■ **Work task**: Leave the pictures aside and give back every entry below word for word.

■ **Records for the exercise**:
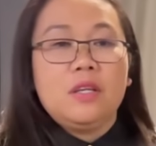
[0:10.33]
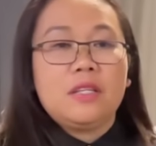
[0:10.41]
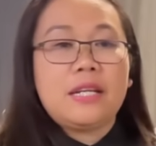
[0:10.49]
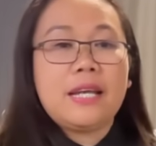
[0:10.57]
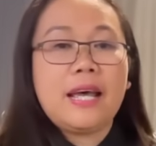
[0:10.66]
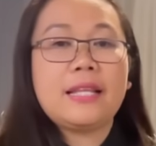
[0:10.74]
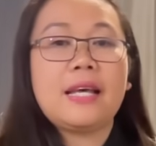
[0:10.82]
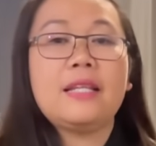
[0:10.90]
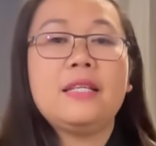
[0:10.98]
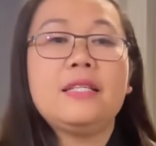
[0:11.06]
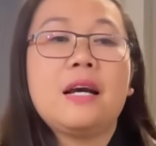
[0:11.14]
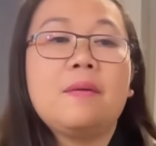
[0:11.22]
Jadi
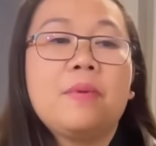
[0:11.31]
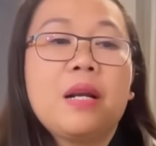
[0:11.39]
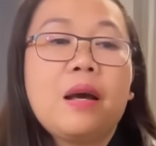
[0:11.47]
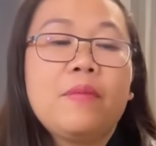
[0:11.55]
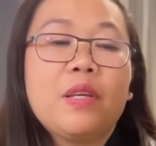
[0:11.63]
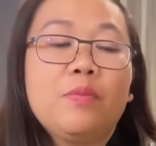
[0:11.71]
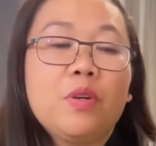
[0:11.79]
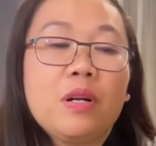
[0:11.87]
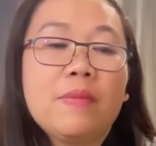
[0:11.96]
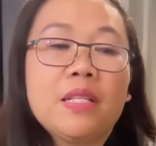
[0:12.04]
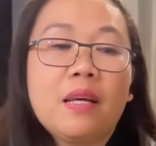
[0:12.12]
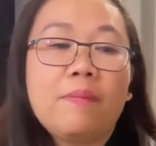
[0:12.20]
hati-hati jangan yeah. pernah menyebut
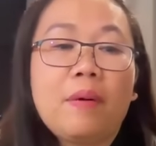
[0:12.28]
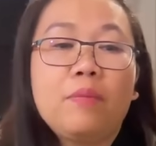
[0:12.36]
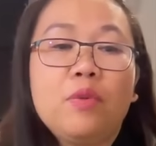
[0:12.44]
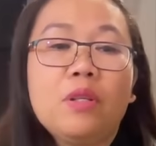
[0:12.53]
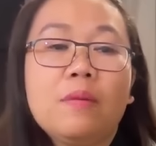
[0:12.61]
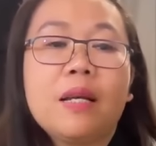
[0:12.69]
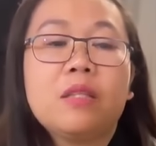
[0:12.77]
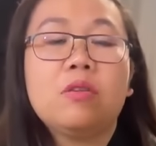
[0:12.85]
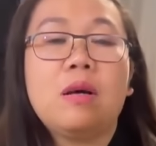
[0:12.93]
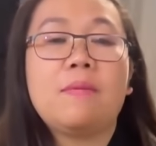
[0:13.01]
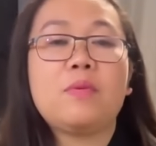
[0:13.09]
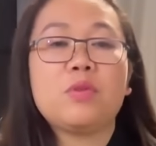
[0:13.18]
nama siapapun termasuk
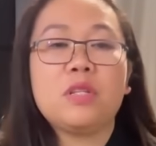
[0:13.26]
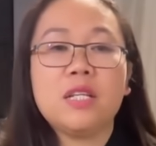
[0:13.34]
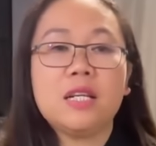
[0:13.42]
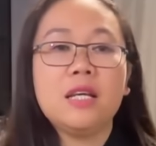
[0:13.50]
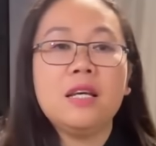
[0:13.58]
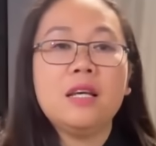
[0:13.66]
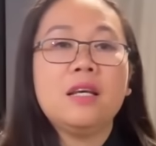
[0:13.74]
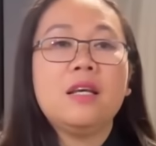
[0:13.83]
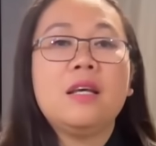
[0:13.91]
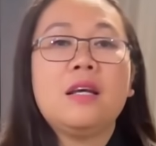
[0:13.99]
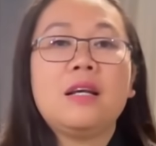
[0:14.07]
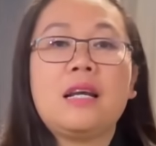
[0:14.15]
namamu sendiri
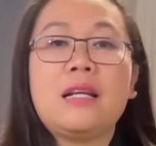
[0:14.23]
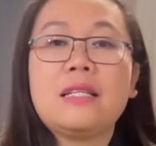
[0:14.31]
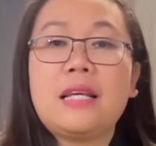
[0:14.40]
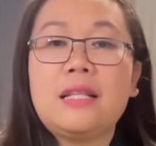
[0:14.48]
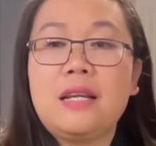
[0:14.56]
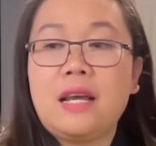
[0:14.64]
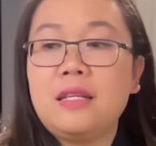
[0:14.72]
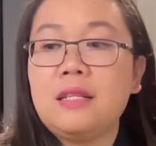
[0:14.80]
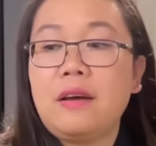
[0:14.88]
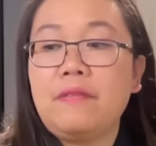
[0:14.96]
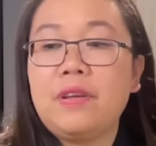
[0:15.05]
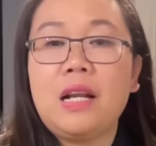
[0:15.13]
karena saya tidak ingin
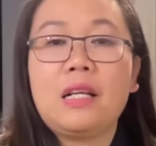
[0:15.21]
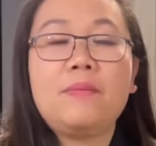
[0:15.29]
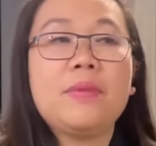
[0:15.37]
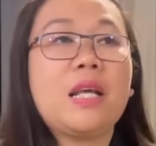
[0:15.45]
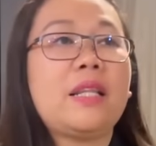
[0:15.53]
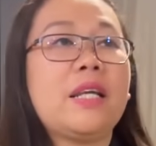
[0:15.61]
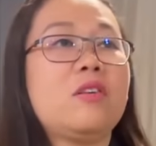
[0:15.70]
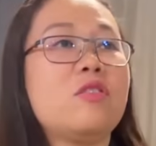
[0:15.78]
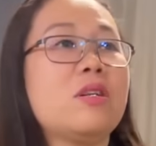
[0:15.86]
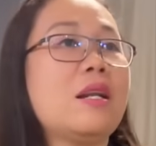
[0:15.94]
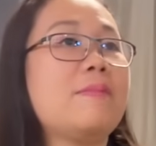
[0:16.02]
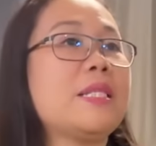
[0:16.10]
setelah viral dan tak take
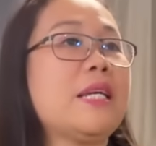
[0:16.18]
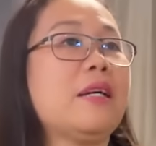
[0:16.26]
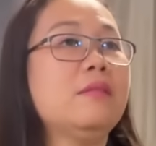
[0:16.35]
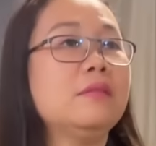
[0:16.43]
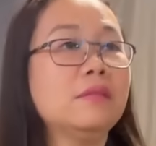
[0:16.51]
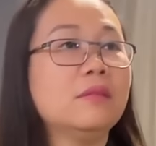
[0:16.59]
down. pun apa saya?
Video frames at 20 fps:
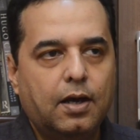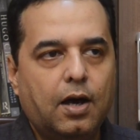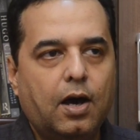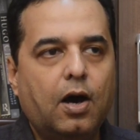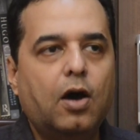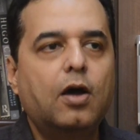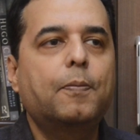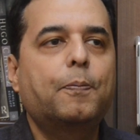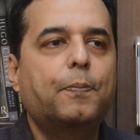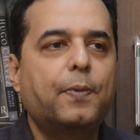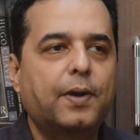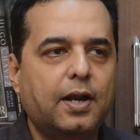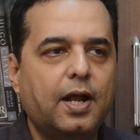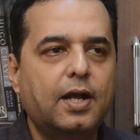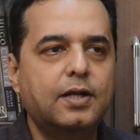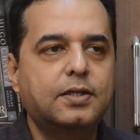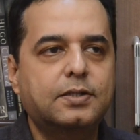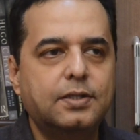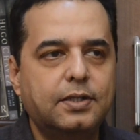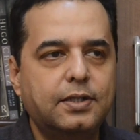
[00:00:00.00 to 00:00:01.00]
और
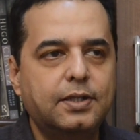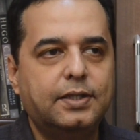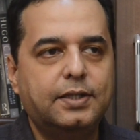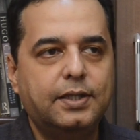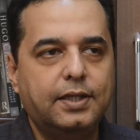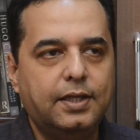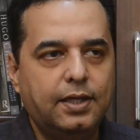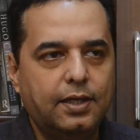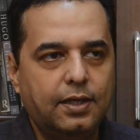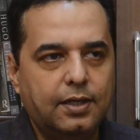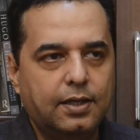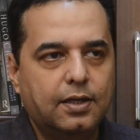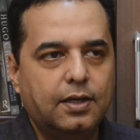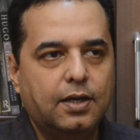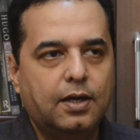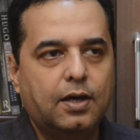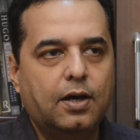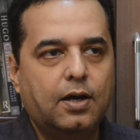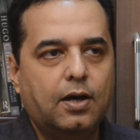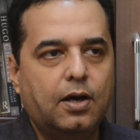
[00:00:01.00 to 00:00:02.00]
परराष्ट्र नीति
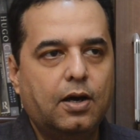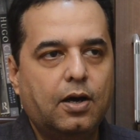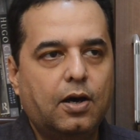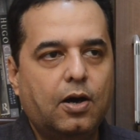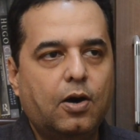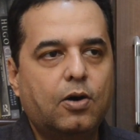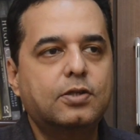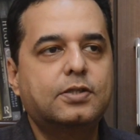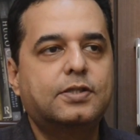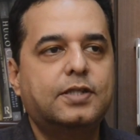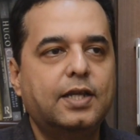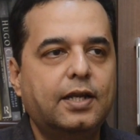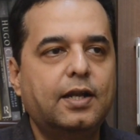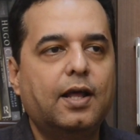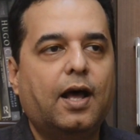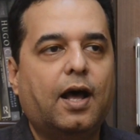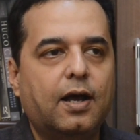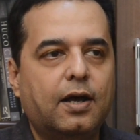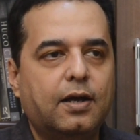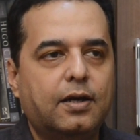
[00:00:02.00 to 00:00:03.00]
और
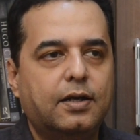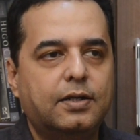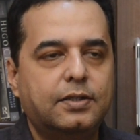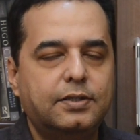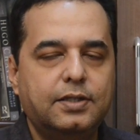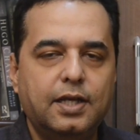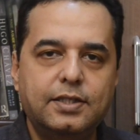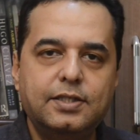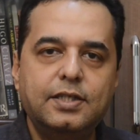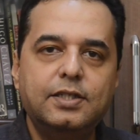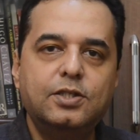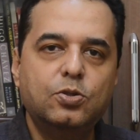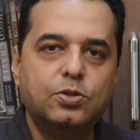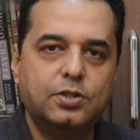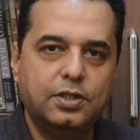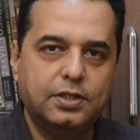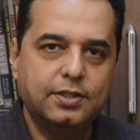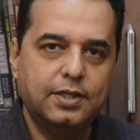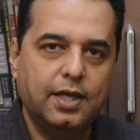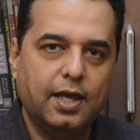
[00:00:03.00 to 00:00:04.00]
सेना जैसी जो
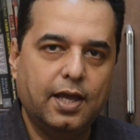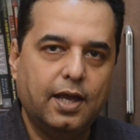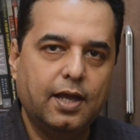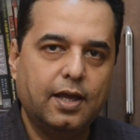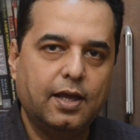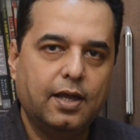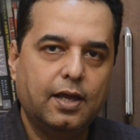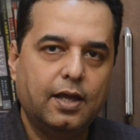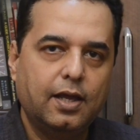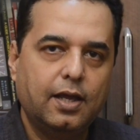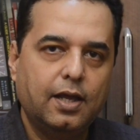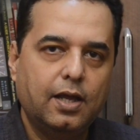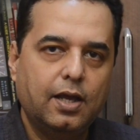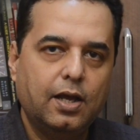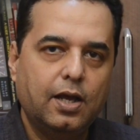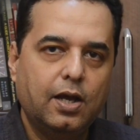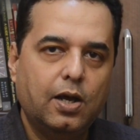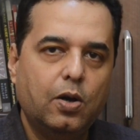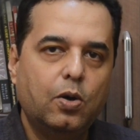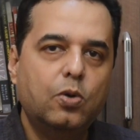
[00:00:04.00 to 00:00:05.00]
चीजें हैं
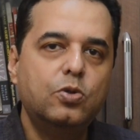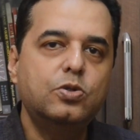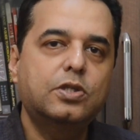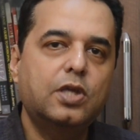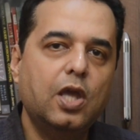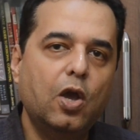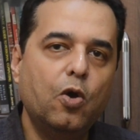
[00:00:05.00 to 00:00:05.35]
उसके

■ **Result for this task**:
[0:10.33]
[0:10.41]
[0:10.49]
[0:10.57]
[0:10.66]
[0:10.74]
[0:10.82]
[0:10.90]
[0:10.98]
[0:11.06]
[0:11.14]
[0:11.22]
Jadi
[0:11.31]
[0:11.39]
[0:11.47]
[0:11.55]
[0:11.63]
[0:11.71]
[0:11.79]
[0:11.87]
[0:11.96]
[0:12.04]
[0:12.12]
[0:12.20]
hati-hati jangan yeah. pernah menyebut
[0:12.28]
[0:12.36]
[0:12.44]
[0:12.53]
[0:12.61]
[0:12.69]
[0:12.77]
[0:12.85]
[0:12.93]
[0:13.01]
[0:13.09]
[0:13.18]
nama siapapun termasuk
[0:13.26]
[0:13.34]
[0:13.42]
[0:13.50]
[0:13.58]
[0:13.66]
[0:13.74]
[0:13.83]
[0:13.91]
[0:13.99]
[0:14.07]
[0:14.15]
namamu sendiri
[0:14.23]
[0:14.31]
[0:14.40]
[0:14.48]
[0:14.56]
[0:14.64]
[0:14.72]
[0:14.80]
[0:14.88]
[0:14.96]
[0:15.05]
[0:15.13]
karena saya tidak ingin
[0:15.21]
[0:15.29]
[0:15.37]
[0:15.45]
[0:15.53]
[0:15.61]
[0:15.70]
[0:15.78]
[0:15.86]
[0:15.94]
[0:16.02]
[0:16.10]
setelah viral dan tak take
[0:16.18]
[0:16.26]
[0:16.35]
[0:16.43]
[0:16.51]
[0:16.59]
down. pun apa saya?
Video frames at 20 fps:
[00:00:00.00 to 00:00:01.00]
और
[00:00:01.00 to 00:00:02.00]
परराष्ट्र नीति
[00:00:02.00 to 00:00:03.00]
और
[00:00:03.00 to 00:00:04.00]
सेना जैसी जो
[00:00:04.00 to 00:00:05.00]
चीजें हैं
[00:00:05.00 to 00:00:05.35]
उसके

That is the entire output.